We've got a few WG's, have been using them for years with good results.
Last night I was planning on doing a firmware update to one of our M370's. It's on 12.6.2.
It had been running for a few months without a reboot, so before doing the upgrade, I decided to reboot it.
I rebooted and waited, and waited, and waited. It never came back online. We have two WAN's coming into this WG, and neither was functioning.
I was doing all of this from 400 miles away, so got ahold of someone local and asked them to go in. They connected their laptop to their cellphone hotspot and then also ethernet. I was able to get into their laptop via our remote support app.
So I logged into the WG and found it was up and running internally just fine. However our primary internet showed the interface as "down", this was eth5. Our Secondary one showed as "up" on eth4. However it was not receiving any data on this eth4, could not reach the gw from the ISP.
I asked the onsite person to send me a photo of the unit, and when I got it, I was more confused. The photo showed eth4 with no link lights, and eth5 with link lights. This is opposite to what was reported in the WG web interface.

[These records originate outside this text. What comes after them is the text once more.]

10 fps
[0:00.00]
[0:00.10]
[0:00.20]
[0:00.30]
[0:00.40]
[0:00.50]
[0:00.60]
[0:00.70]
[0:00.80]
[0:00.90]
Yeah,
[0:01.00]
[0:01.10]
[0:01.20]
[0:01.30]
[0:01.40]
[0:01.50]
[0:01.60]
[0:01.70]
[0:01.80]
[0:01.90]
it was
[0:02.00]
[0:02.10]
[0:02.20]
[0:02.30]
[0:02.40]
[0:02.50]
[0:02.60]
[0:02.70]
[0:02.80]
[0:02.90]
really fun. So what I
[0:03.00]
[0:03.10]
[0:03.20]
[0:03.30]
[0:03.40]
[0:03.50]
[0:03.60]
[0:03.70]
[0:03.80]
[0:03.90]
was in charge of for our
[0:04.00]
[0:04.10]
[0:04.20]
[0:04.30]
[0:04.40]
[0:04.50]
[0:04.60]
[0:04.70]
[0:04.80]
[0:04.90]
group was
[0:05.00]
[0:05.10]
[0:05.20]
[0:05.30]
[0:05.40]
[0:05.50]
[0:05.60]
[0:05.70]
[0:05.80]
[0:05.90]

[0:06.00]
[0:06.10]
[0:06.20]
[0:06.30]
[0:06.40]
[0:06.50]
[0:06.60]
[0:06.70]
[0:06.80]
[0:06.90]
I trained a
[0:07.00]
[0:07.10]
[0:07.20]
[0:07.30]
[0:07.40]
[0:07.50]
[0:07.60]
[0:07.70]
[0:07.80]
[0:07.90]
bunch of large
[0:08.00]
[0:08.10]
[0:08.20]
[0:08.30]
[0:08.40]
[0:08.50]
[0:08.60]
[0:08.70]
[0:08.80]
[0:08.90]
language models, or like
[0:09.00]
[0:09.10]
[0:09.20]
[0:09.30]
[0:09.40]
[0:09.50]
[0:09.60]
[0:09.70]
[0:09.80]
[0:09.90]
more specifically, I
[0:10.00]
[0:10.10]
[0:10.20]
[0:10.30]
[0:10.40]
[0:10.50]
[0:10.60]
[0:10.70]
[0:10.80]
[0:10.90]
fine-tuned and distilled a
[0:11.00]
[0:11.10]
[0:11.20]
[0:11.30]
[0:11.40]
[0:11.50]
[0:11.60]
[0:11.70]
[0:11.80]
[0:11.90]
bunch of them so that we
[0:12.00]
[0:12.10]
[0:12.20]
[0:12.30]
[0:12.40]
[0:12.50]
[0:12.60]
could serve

The onsite person powercycled the routers from the ISP's, but that didn't solve anything. We rebooted the WG again, and that didn't solve anything.

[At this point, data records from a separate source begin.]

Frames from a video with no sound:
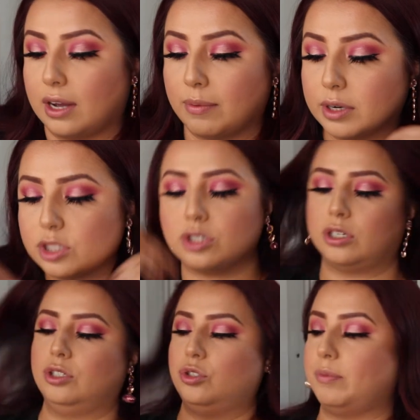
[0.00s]
I'm going to
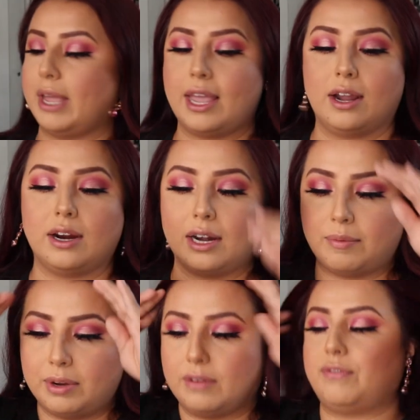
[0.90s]
start doing my hair, and
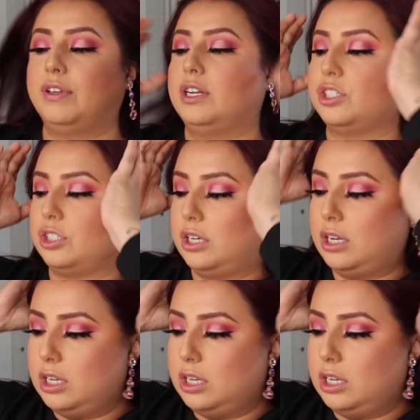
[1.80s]
I'm going to finish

So grasping at straws, and a bit of a hunch, I moved the IP info over from the ISP that was was physically connected to eth5, to the eth4 section in the WG, and immediately the connection came up.
So now we have a connection that is physically in Eth5, but configured in software as eth4. All this happened after a reboot, the upgrade still hasn't even been attempted yet.
Anyone ever see anything like this before? it seems like the WG interface count might be shifted somehow.
The only other bit of oddness I can think of, was the reason we were going to do the upgrade in the first place. We've noticed now that staff are returning to the office, that when they were on Zoom/Teams/Meet calls, they'd semi-frequently get a warning their connection wasn't stable, and others reported they would freeze up briefly. This wasn't limited to any one user. In looking into it, we were seeing odd latency spikes, like between two servers which would be sub 1ms normally, then for a few seconds, shoot up to over 2000ms. after some digging we decided we thought it was the WG. The WG is acting as our router between our different VLAN's too. If we bypassed the WG, we didn't see those latency spikes. The CPU and ram were all normal low usage on the WG. We're only talking a couple dozen people in the office at this point, and only using maybe 30Mbps of our 200Mbps bandwidth. The latency is all internal, not internet related at all. That latency is still there after tonight's issues. Maybe the upgraded firmware will resolve that, but I'm not going to test it out at 1am and risk breaking the whole unit again.